Projects
SPHN Metadata Catalog Schema
Overview
The SPHN Metadata Catalog Schema is a lightweight vocabulary designed to support metadata representation in the SPHN Metadata Catalog. The schema addresses metadata elements that are outside the scope of the FAIR Data Point Ontology (FDP-O) while strictly adhering to the overall structure of the Data Catalog Vocabulary (DCAT).
Approach
- Gap analysis: Systematically compared the metadata requirements identified by SPHN data stewards and researchers against what FDP-O and HealthDCAT-AP already cover.
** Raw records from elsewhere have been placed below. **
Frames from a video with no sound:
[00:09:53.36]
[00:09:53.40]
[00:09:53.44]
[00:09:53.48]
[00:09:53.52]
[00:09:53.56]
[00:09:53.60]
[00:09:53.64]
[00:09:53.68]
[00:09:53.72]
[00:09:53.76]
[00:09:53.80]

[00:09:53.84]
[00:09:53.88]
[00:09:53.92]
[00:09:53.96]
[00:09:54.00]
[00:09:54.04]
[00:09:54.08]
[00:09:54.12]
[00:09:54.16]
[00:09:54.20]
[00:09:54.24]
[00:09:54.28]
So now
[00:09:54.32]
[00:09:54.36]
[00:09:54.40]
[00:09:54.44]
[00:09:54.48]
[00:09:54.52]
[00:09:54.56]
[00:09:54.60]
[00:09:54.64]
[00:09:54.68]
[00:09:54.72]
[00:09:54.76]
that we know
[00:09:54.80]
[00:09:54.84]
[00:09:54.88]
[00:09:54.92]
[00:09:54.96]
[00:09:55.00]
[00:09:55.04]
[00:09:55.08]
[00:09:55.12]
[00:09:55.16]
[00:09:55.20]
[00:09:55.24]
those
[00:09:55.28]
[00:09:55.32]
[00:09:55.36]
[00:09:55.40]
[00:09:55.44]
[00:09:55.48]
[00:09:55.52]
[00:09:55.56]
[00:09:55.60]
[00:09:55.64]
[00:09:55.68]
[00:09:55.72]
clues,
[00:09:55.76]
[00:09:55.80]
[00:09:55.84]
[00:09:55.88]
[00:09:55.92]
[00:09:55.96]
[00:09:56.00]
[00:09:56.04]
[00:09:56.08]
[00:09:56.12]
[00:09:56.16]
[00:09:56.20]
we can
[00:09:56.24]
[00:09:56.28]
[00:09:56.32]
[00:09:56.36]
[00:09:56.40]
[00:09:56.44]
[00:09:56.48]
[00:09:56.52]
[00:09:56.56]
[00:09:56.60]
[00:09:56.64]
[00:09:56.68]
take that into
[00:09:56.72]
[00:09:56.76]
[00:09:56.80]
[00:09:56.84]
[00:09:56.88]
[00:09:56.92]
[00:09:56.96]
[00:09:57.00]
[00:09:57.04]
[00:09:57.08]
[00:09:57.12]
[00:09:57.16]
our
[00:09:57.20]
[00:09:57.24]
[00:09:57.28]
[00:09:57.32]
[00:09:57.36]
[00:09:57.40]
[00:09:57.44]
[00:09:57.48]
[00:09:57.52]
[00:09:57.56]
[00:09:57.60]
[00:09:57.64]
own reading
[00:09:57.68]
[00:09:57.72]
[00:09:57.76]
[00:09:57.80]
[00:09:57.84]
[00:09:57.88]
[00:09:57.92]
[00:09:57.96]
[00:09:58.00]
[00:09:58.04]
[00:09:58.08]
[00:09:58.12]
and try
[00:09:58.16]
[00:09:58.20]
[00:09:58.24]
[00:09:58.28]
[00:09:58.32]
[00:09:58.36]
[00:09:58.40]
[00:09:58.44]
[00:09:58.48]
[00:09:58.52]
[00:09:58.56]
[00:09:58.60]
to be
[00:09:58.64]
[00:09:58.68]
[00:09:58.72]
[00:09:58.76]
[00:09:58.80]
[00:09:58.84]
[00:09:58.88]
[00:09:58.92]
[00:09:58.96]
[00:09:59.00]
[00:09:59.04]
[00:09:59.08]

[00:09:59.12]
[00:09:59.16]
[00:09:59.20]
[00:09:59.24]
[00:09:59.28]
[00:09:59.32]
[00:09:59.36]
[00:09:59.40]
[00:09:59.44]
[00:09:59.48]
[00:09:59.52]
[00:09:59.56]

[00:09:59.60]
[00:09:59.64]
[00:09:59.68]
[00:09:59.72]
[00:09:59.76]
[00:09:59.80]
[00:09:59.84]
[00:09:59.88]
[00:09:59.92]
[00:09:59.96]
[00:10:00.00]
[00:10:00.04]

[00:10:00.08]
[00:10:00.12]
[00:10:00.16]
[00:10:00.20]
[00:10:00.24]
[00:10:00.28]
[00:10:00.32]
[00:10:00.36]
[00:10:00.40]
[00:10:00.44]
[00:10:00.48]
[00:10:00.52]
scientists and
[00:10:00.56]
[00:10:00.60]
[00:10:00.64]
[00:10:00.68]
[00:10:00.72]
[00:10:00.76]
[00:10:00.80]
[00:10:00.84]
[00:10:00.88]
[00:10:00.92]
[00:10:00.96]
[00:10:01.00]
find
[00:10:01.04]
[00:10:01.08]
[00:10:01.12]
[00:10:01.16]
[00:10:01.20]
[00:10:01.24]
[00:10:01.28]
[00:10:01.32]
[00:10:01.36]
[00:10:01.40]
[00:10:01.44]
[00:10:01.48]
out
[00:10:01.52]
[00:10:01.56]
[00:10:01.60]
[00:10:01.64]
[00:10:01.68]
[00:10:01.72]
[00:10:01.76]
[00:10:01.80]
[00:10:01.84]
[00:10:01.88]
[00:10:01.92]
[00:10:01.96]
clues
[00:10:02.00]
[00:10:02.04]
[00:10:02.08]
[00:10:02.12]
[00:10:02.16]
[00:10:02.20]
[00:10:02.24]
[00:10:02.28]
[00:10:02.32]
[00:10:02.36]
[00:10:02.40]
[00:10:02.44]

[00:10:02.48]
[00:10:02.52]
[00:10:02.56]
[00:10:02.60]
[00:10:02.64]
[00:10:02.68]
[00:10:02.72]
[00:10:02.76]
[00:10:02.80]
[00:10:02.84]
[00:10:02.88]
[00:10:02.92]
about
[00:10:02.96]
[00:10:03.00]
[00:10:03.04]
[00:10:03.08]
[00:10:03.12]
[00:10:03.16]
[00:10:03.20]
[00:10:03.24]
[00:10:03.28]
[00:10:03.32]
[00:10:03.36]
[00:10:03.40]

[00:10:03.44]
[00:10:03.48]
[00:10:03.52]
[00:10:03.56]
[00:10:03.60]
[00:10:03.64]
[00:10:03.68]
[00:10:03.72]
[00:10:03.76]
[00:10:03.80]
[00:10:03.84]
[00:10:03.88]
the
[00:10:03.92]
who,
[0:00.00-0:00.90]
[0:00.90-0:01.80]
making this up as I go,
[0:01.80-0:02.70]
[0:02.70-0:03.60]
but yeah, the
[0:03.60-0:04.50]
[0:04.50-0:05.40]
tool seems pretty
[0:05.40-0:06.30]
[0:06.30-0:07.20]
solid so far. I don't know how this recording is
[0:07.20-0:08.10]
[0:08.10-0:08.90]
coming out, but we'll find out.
Only elements with no suitable existing representation in those vocabularies were added to the schema.
- DCAT-aligned extension: New classes and properties were designed as extensions of DCAT and DCAT-AP concepts, preserving compatibility with existing tooling and ensuring that SPHN metadata remains interpretable by any standards-compliant catalog client.
- SHACL shapes: Defined SHACL shapes alongside the vocabulary to enable automated validation of dataset descriptions submitted by data providers, catching structural and semantic issues early in the metadata submission workflow.
- Tight integration with the catalog: Developed the schema in lockstep with the SPHN Metadata Catalog, so that each new metadata requirement identified during catalog development could be immediately reflected in the schema.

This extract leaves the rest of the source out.